═══ Supplied records
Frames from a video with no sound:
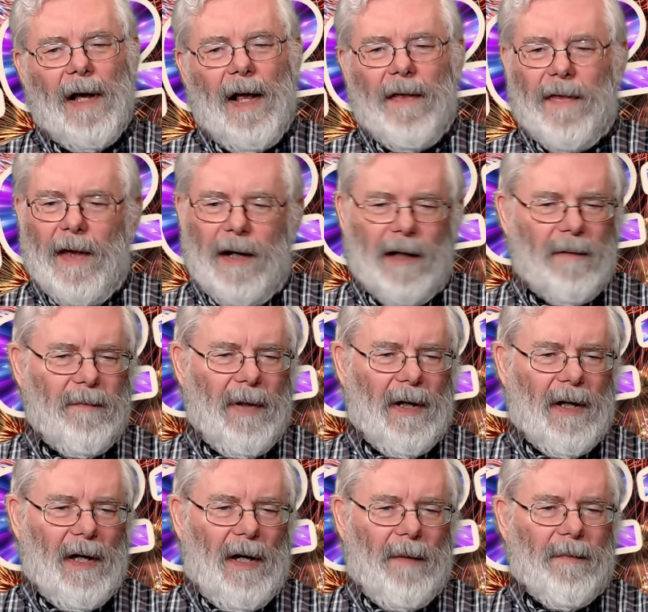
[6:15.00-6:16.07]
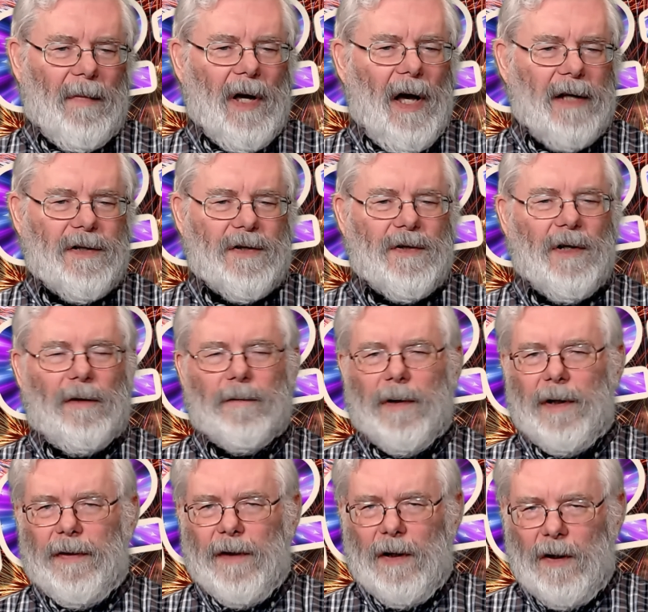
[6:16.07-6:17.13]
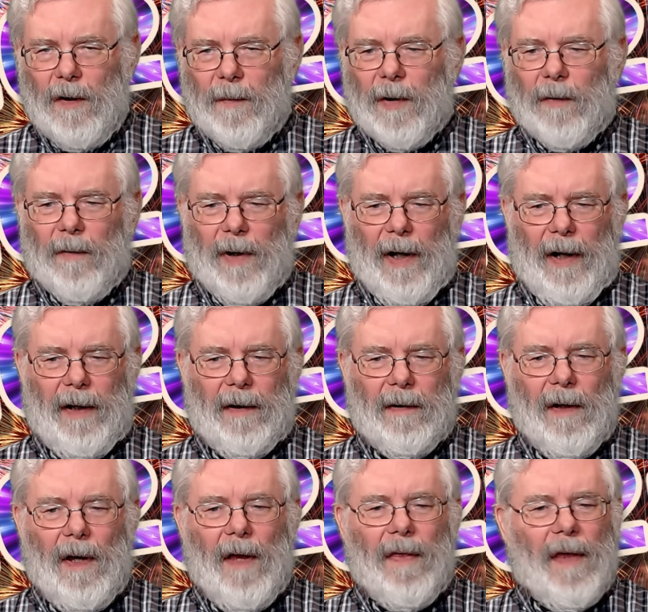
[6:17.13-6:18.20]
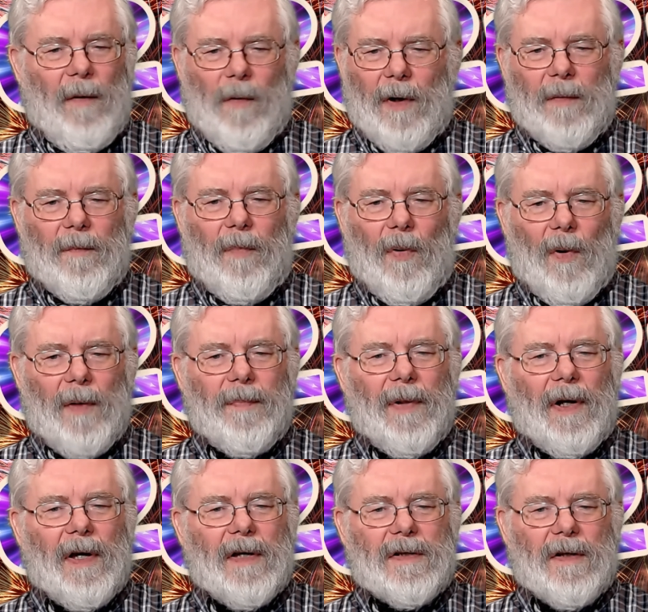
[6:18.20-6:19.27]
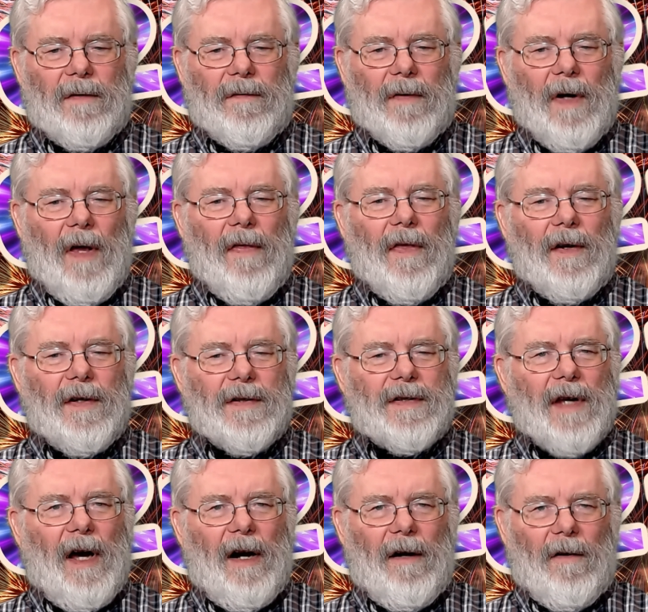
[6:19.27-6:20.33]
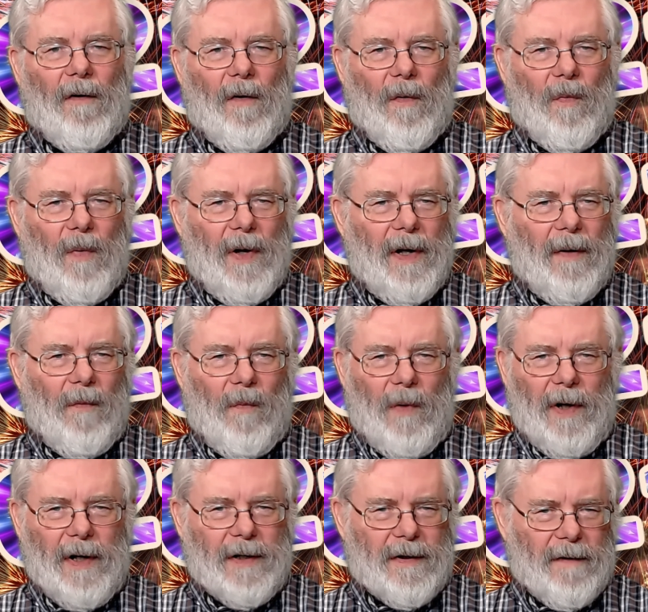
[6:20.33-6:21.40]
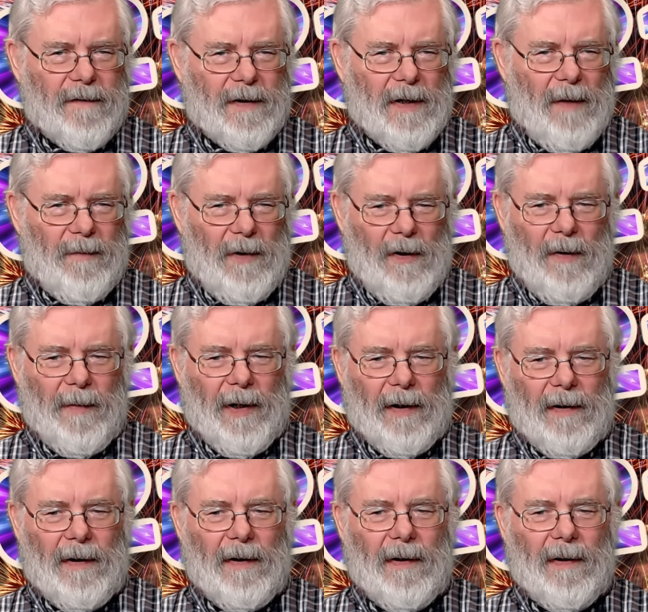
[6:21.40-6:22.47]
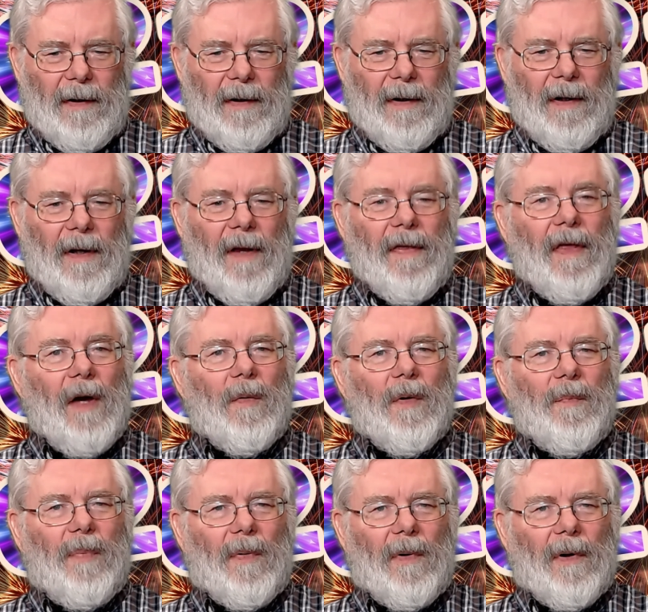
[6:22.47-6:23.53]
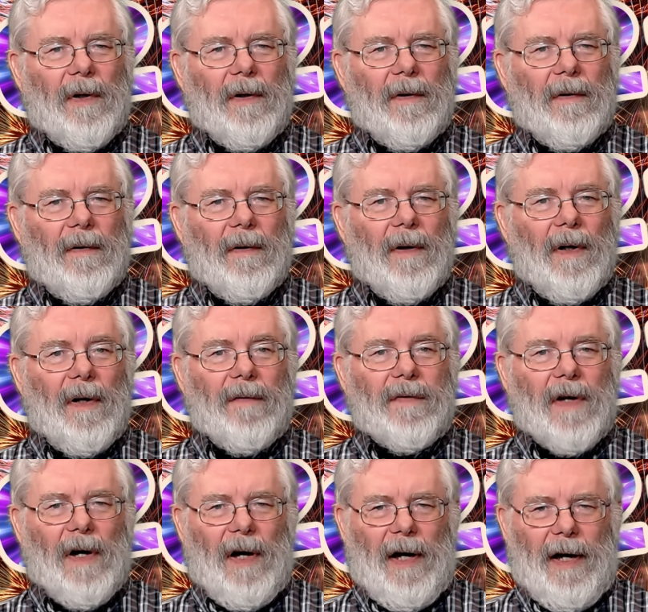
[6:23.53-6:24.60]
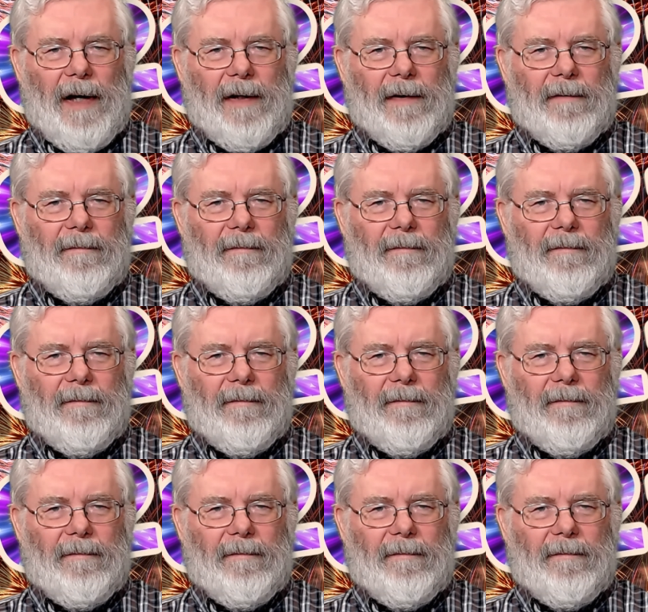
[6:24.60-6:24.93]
They didn't become God's children in the human way. They weren't born because of the desire or wish of some human. They were born of God.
══════
#### Your objective
I would like you to set down the lines above, from the one containing "[6:18.20-6:19.27]" to the final line, exactly as written and without pictures.

#### Exercise answer
[6:18.20-6:19.27]
[6:19.27-6:20.33]
[6:20.33-6:21.40]
[6:21.40-6:22.47]
[6:22.47-6:23.53]
[6:23.53-6:24.60]
[6:24.60-6:24.93]
They didn't become God's children in the human way. They weren't born because of the desire or wish of some human. They were born of God.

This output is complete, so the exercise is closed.